Friday, February 13, 2015

The Impact of Assumptions on the Impact of Leakage

It has become something of an article of faith in our industry that “leakage,” the distribution of money from retirement accounts prior to retirement, is bad.

Bad, of course, in the sense that those “premature” withdrawals, via hardship withdrawals, loans or the so-called “deemed distributions” that result when a termination occurs when a loan is outstanding, reduce individual retirement savings.

So when the Center for Retirement Research at Boston College published a paper last week entitled “The Impact of Leakages on 401(k)/IRA Assets,” it really wasn’t a question of “if” there was an impact, it was a question of how much. The answer, according to the paper: a reduction in wealth at retirement of a jaw-dropping 25%.

Now by any measure, a 25% reduction in retirement wealth is a massive problem — and one that would, if valid, call for the kind of countermeasures touted by the Boston College researchers.

But consider the findings published recently by the non-partisan Employee Benefit Research Institute (EBRI) based on its massive participant database of actual participant balances and activity. Among participants with outstanding 401(k) loans at the end of 2013, the average unpaid balance was a mere $7,421, and the median loan balance outstanding was $3,973.

Moreover, the report notes — as it has for a number of years examining trend analysis in that database — that overall, loans from 401(k) plans tended to be small, with a sizable majority of 401(k) participants in all age groups having no loan outstanding at all: 88% of participants in their 20s, 73% of participants in their 40s, and 86% of participants in their 60s had no loans outstanding at year-end 2013.

So, how did the Boston College researchers manage to come up with a 25% reduction in retirement wealth? Quite simply, they started by deriving an estimate based on a “host of simplifying assumptions” — their words, not mine.

What are those simplifying assumptions?

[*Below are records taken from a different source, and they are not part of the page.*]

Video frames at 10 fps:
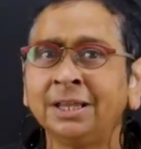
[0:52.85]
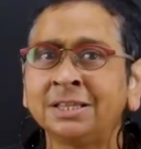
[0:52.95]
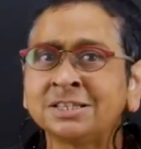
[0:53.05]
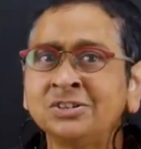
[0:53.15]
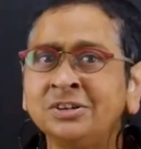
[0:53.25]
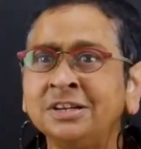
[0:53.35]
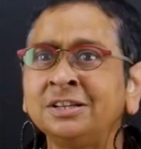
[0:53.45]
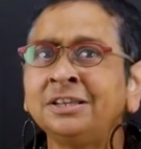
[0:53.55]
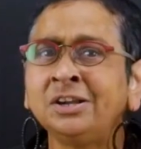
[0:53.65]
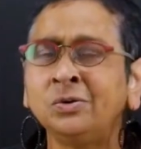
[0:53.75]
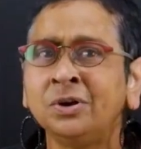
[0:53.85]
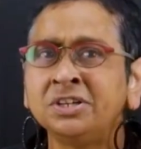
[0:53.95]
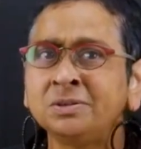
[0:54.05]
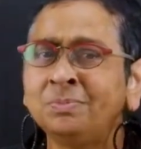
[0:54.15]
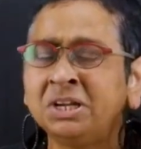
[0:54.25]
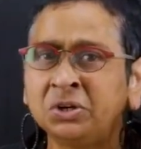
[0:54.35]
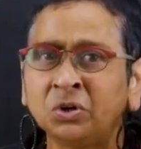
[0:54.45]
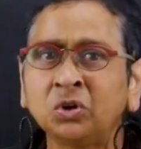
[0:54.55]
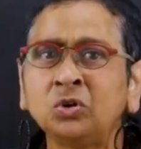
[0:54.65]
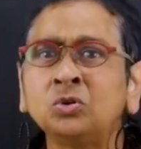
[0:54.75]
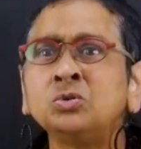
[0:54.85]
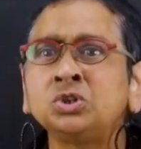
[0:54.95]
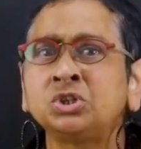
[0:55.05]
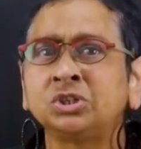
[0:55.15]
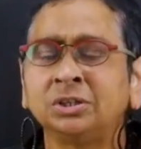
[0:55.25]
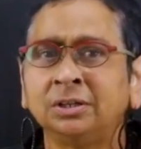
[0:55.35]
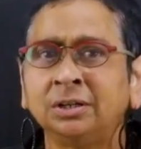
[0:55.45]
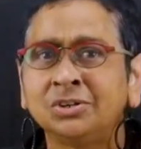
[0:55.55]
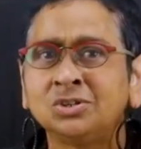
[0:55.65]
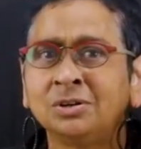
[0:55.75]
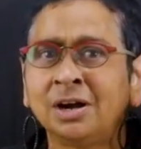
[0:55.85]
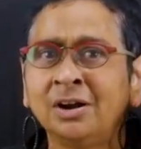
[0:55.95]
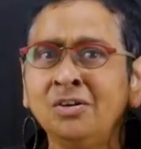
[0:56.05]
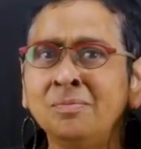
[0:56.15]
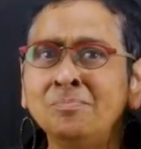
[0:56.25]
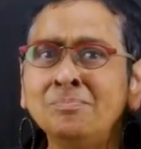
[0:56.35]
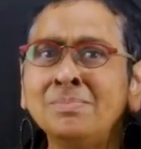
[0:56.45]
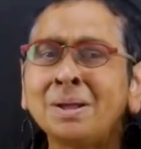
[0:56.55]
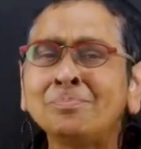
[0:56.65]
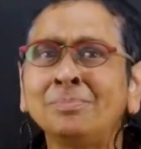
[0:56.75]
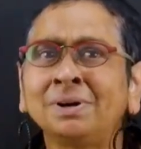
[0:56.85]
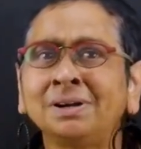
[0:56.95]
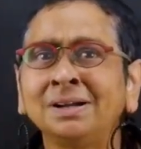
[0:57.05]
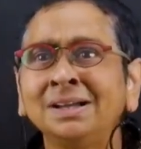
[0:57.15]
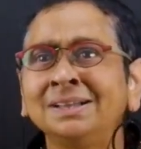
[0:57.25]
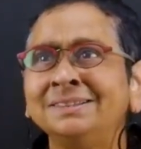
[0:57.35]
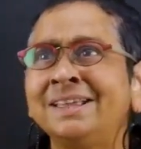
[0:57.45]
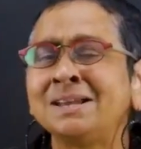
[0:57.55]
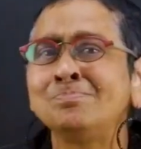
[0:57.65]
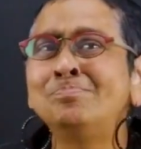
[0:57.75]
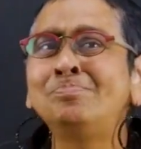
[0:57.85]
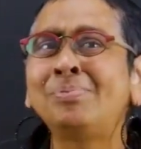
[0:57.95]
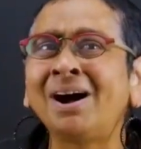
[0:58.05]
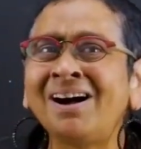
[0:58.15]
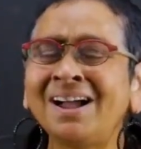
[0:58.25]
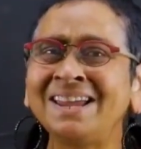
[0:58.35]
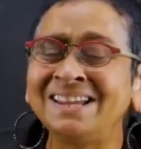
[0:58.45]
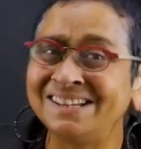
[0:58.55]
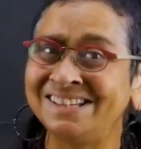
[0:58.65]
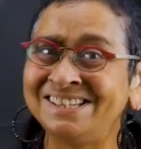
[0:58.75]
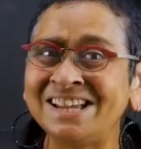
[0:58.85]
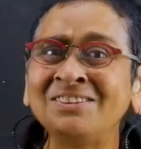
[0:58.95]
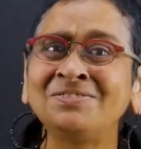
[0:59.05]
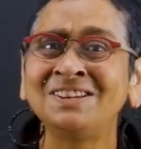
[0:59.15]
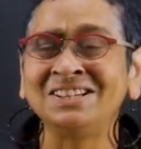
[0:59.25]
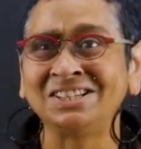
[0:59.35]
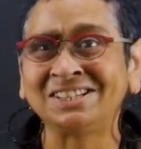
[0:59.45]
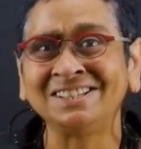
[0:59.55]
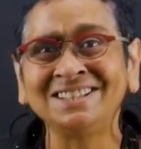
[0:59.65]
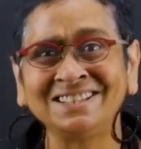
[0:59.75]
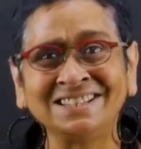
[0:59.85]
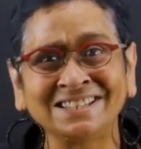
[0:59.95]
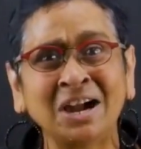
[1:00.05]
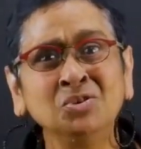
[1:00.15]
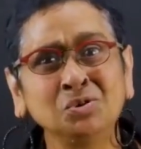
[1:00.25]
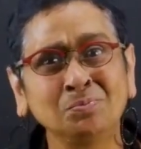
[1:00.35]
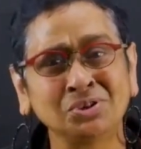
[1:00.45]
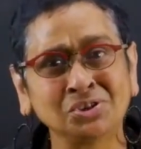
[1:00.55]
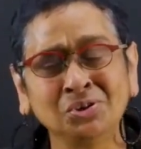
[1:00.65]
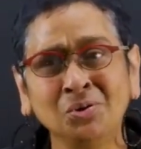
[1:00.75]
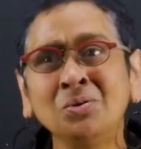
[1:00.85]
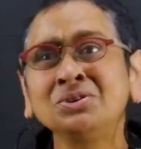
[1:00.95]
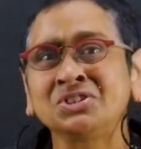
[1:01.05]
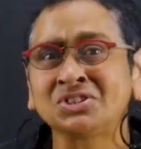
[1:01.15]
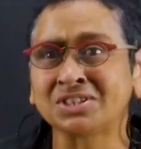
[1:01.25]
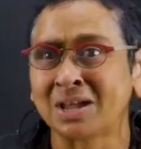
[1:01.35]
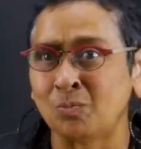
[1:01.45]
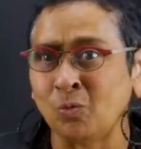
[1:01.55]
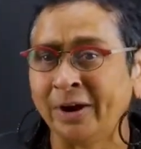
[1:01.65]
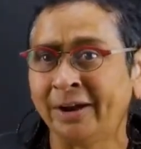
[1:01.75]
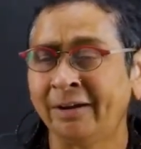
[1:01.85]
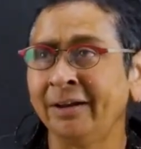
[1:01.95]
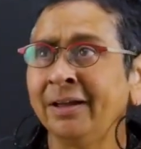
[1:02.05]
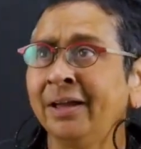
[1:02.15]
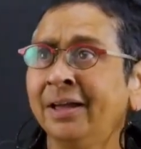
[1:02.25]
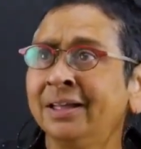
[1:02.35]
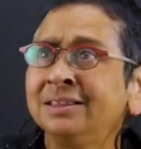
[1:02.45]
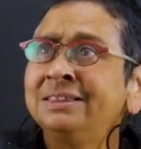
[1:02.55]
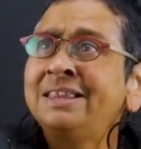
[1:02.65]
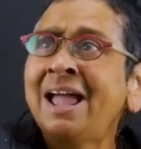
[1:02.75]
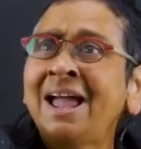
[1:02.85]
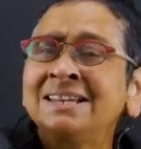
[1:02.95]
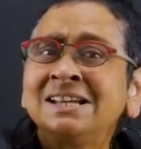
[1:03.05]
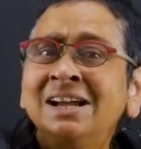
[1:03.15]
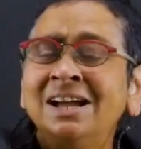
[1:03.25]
it's really going to be crucial to remember that by definition, since output goes somewhere, that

It starts with a hypothetical participant who initially makes $40,000/year, gets a 1.1% annual pay increase in real terms, assumes that he/she defers 6% of pay, is matched at a rate of 50 cents on the dollar, and whose investments gain a 4.5% real annual return. But the key assumption — and the one that arguably creates the conclusion of the paper — is their further assumption that 1.5% of assets leak out each year!

Under these assumptions, the leakages result in accumulated 401(k) wealth of $203,000 at age 60 compared with $272,000 with no leakage. So their math (and assumptions) lead to a conclusion that these leakages reduce 401(k) wealth by 25%. To “prove” the point, they provide a simple chart of the numbers they just produced, and direct the reader to it as though it provides some sort of independent corroboration.

They go on to clarify: “This estimate represents the overall impact for the whole population, averaged across both those who tap their savings before retirement and those who do not.” That’s right — averaged across everyone, not just those who actually dip into those savings prior to retirement.

Now at that point, it’s arguably just math, not so much a quantification of the impact of leakages as the mathematical impact of a series of simplifying assumptions. As for the so-called impact of leakages? It might more accurately be described as the impact of assumptions.

- Nevin E. Adams, JD

That’s not to say that leakages don’t have an impact on retirement accumulations, and doubtless for some, that impact is significant. EBRI’s analysis found that among loan defaults, hardships and cashouts at job change, cashouts were found to have a much more serious impact on 401(k) accumulation than either plan loan defaults or hardship withdrawals (even with the impact of a six-month suspension of contributions included). The leakages from cashouts resulted in a decrease in the probability of reaching an 80% real replacement rate of 5.9 percentage points for the lowest-income quartile and 4.5 percentage points for those in the highest-income quartile. In fact, the effect from cashouts (by themselves) — not loans or hardship withdrawals — turns out to be approximately two-thirds of the leakage impact.  

It’s also worth noting that it’s one thing to quantify the impact of not allowing early access to these funds — and something else altogether to assume that participants and plan sponsors would not respond in any way to those changes, perhaps by reducing their contribution levels, or by either deciding to continue to participate or to participate in the first place.